Kaidah tersebut ada dua pendapat , sebagian menganggap seperti bercampur
seperti menambah air sehingga menjadi banyak yang semua jenis. Selesainya orang
yang istihadloh ditengah-tengah menjalankan sholat. Murtadnya seseorang yang
sedang ihram, serta perubahan niat yang buruk yang semula baik dalam bepergian,
maka kasus tersebut hukum airnya menjadi suci, sholatnya menjadi batal, dan ihramnya
juga batal dan tidak ada rukhsoh baginya.
Dari beberapa kaidah diatas, dapat diamati bahwa kaidah-kaidah yang
diperselisihkan sebenarnya bukan pada kaidah itu sendiri tetapi lebih mengarah
pada kondisi yang mempengaruhi kaidh itu tercipta, sehingga keberlakuan kaidah
tersebut menurut kondisi yang melatarbelakanginya.
IV. Kesimpulan
Qawaidul fiqhiyyah terbagi
dalam kaidah – kaidah asasi dan ghairu asasi. Qawaid fiqhiyyah
ghairu asasiyyah dibagi menjadi dua bagian, yaitu kaidah ghairu asasiah
muttafaq ‘alaih ( yang tidak dipertentangkan ), dan kaidah ghairu
asasiah mukhtalafah fiha ( yang dipertentangkan ). Adapun kaidah ghairu
asasiah yang tidak dipertentangkan banyaknya ada empat puluh kaidah. Kaidah
ini disebut sebagai kaidah kulliah ( kaidah universal ). Sedangkan
kaidah yang mukhtalafah ini banyaknya ada duapuluh kaidah. Kedua puluh
kaidah tersebut tidak dapat ditarjih (diunggulkan) salah satunya.
V. Penutup
Alhamdulillah kami panjatkan kehadirat Allah SWT, yang
secara tidak langsung telah membimbing kami dalam pembuatan tulisan ini. Dan
juga pemakalah sadar akan banyaknya kekurangan dalam pembuatan tulisan ini.

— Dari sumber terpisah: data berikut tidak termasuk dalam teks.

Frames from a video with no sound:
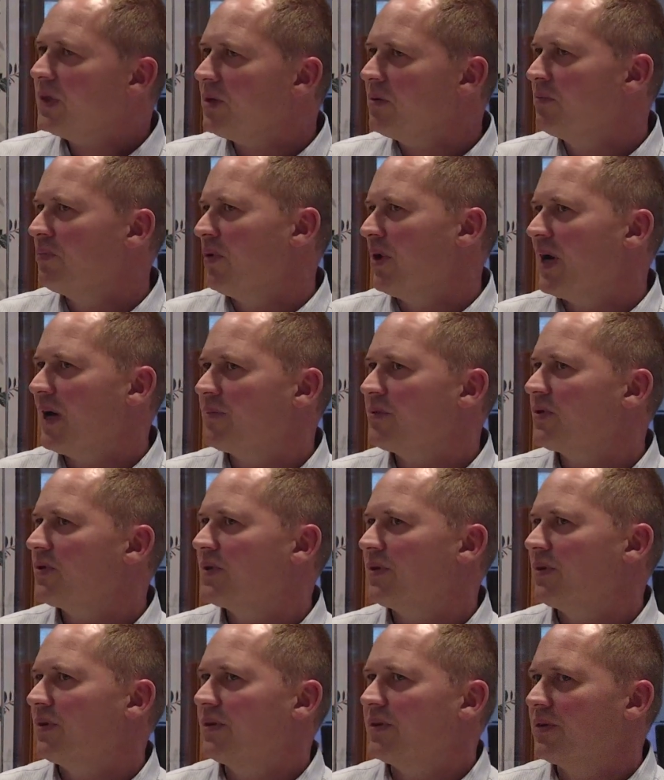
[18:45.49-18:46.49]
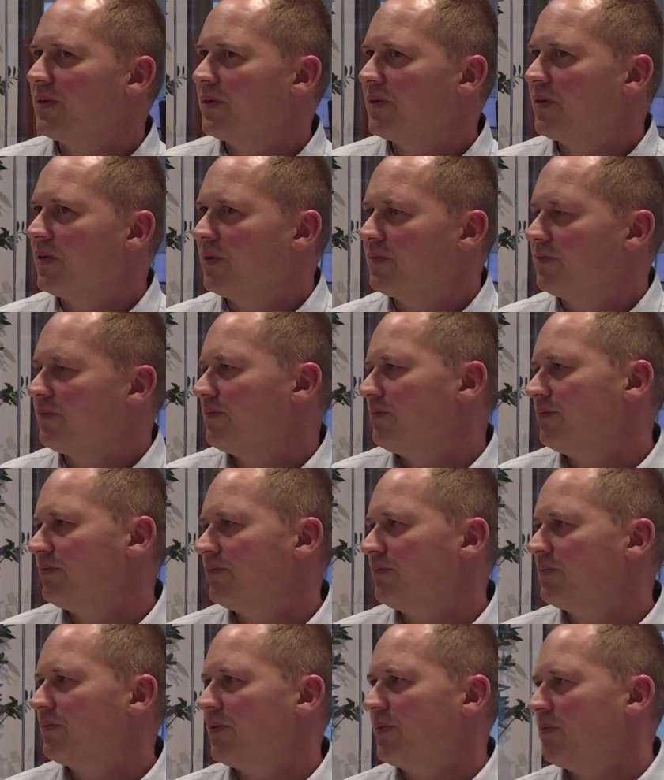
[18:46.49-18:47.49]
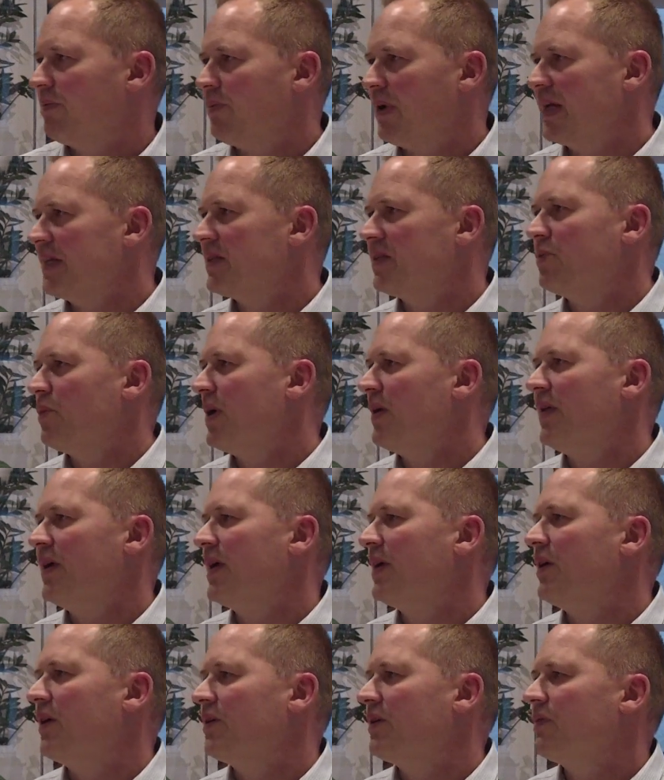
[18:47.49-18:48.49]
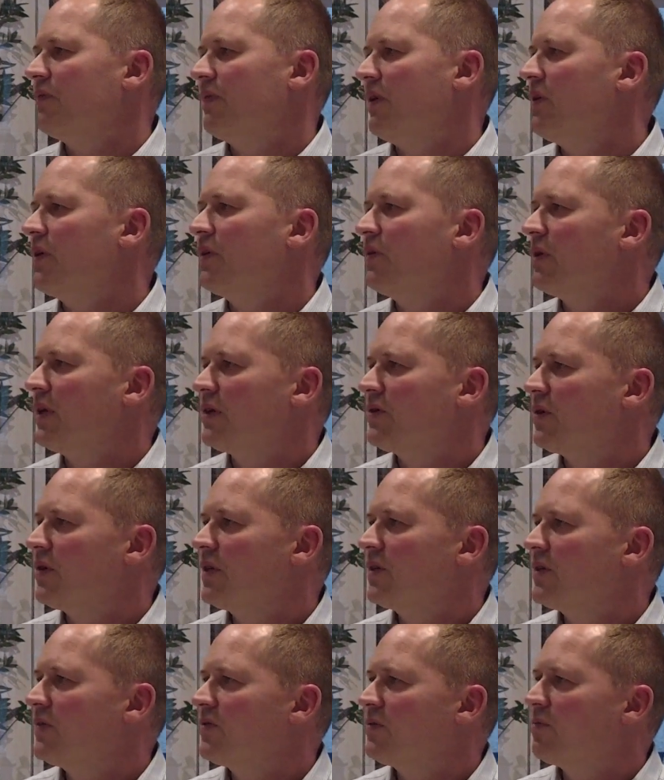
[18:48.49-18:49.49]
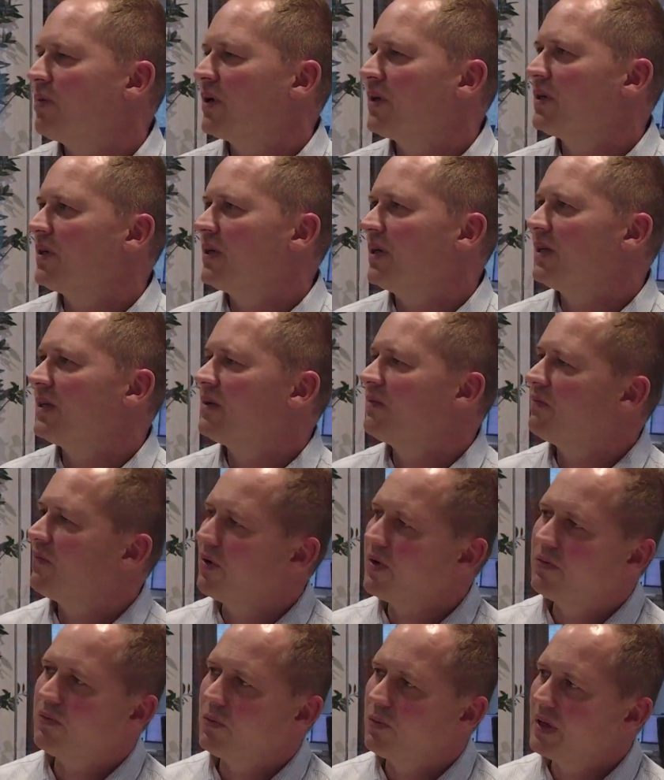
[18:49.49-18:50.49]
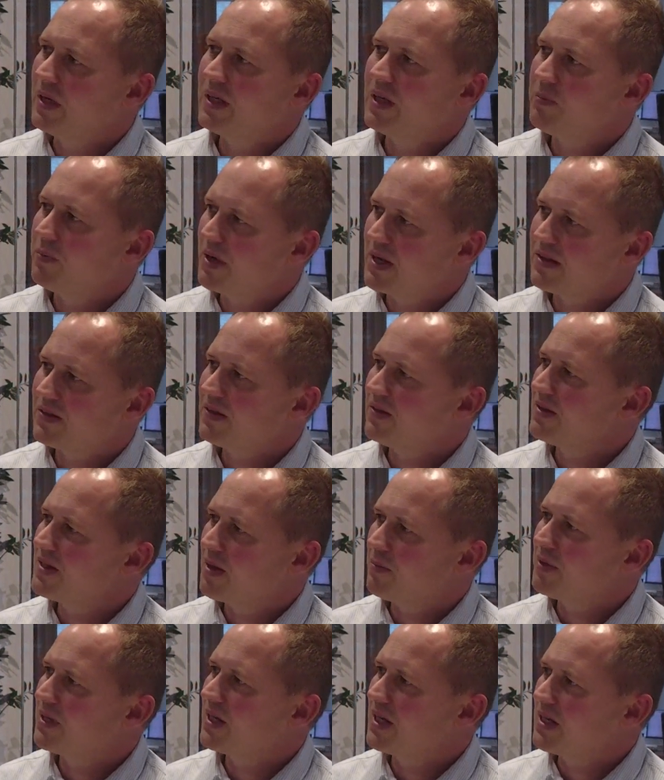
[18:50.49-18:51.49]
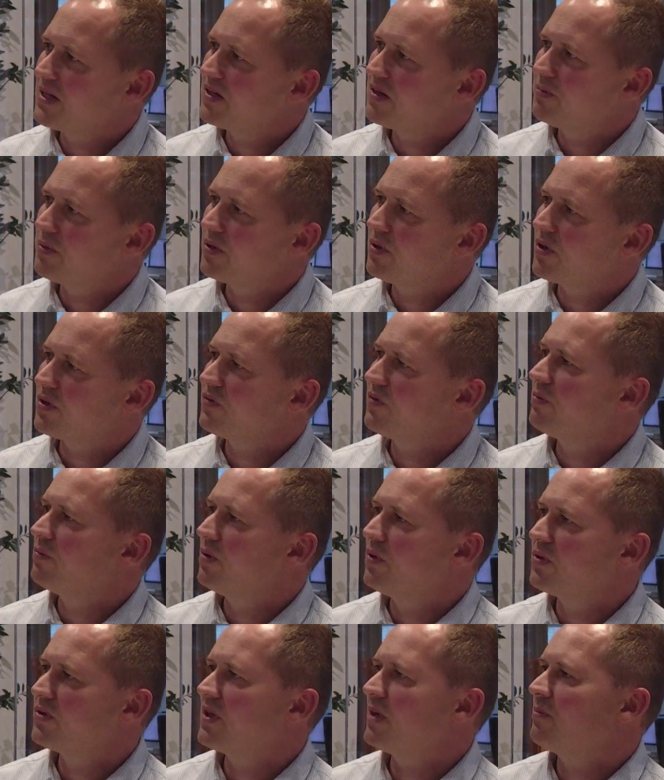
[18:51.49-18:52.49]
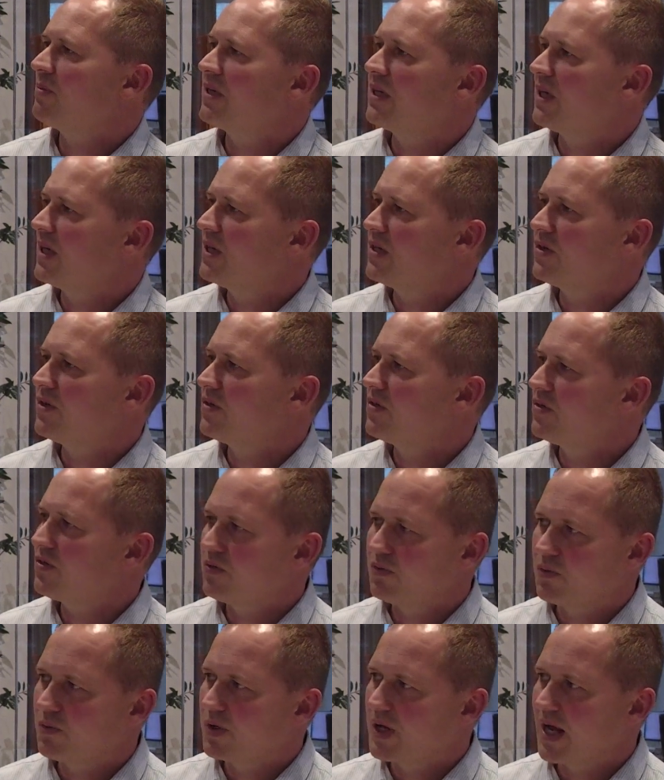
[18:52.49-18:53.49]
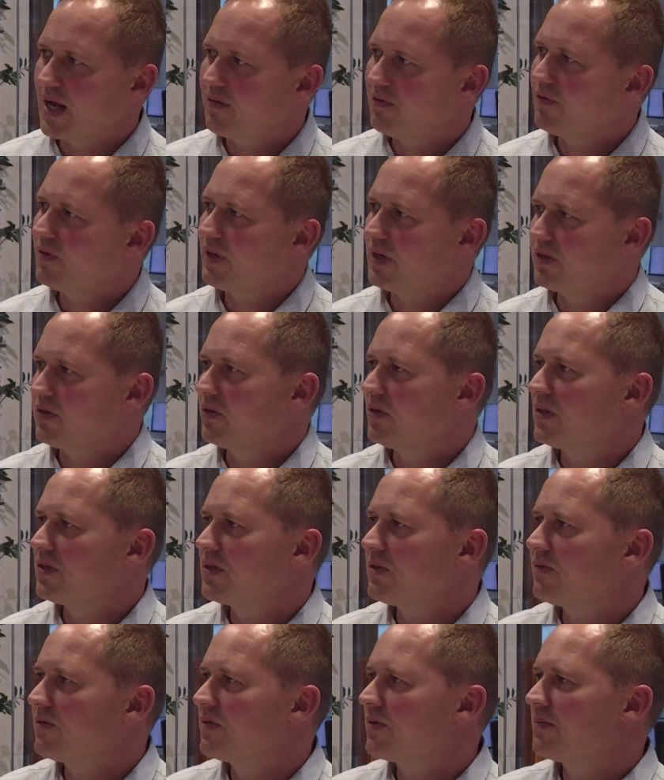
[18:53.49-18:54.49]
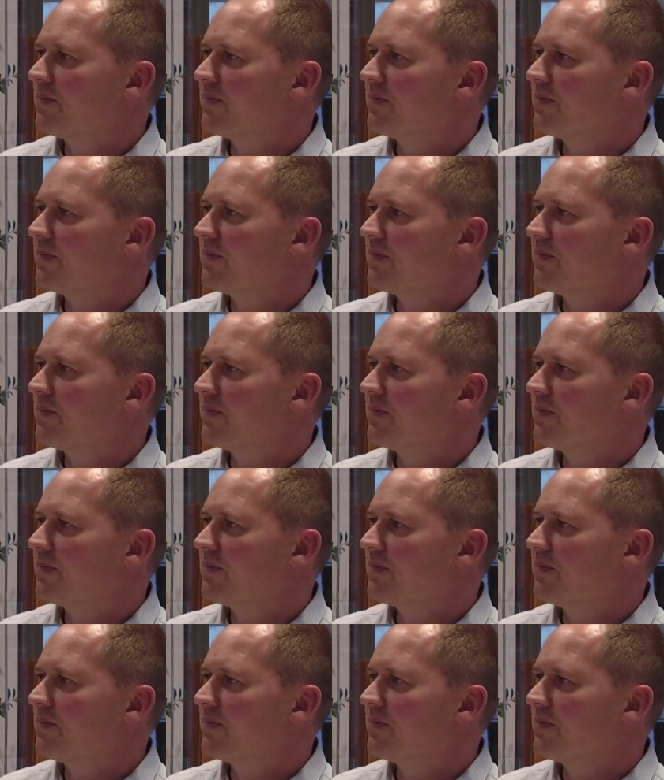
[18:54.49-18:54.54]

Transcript: perhaps, places where they are not very good alternatives, but it really depends on the application, because for most applications you would have alternatives.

Untuk itu, dengan segenap kerendahan hati, pemakalah bermaksud meminta kritik
dan saran dari para pembaca, yang tentu saja kritik dan saran yang tetap pada
koridor membangun bagi bagi pemakalah, dan semoga Allah selalu senantiasa
meridhoi setiap langkah kita, dan selalu membimbing kita ke arah jalan yang
benar, Aamin.....
DAFTAR PUSTAKA
Rohayana, Ade Dedi, Ilmu Qawaid
Fiqhiyyah Kaidah – Kaidah Hukum Islam, Jakarta : Gaya Media Pratama, 2008.
Usman,
Muchlis, Kaidah-Kaidah Istinbath Hukum Islam (Kaidah-Kaidah Ushuliyah Dan
Fiqhiyah), Jakarta : PT Raja Grafindo Persada, Cet 3., 1999.
Washil,
Nashr Farid Muhamad, Abdul Aziz Muhamad Azzam, Qowa’id Fiqhiyyah, Jakarta : Amzah, Cet 1, 2009.
[1] http://muhlisinbisyri.blogdetik.com/2011/10/10/diktat-qawaidul-fiqhiyyah/ .
diakses pada 01 Mei 2014, 10:20 WIB.
[2] Ade Dedi
Rohayana, Ilmu Qawaid Fiqhiyyah Kaidah – Kaidah Hukum Islam, Jakarta :
Gaya Media Pratama, 2008, Hal. 142-143.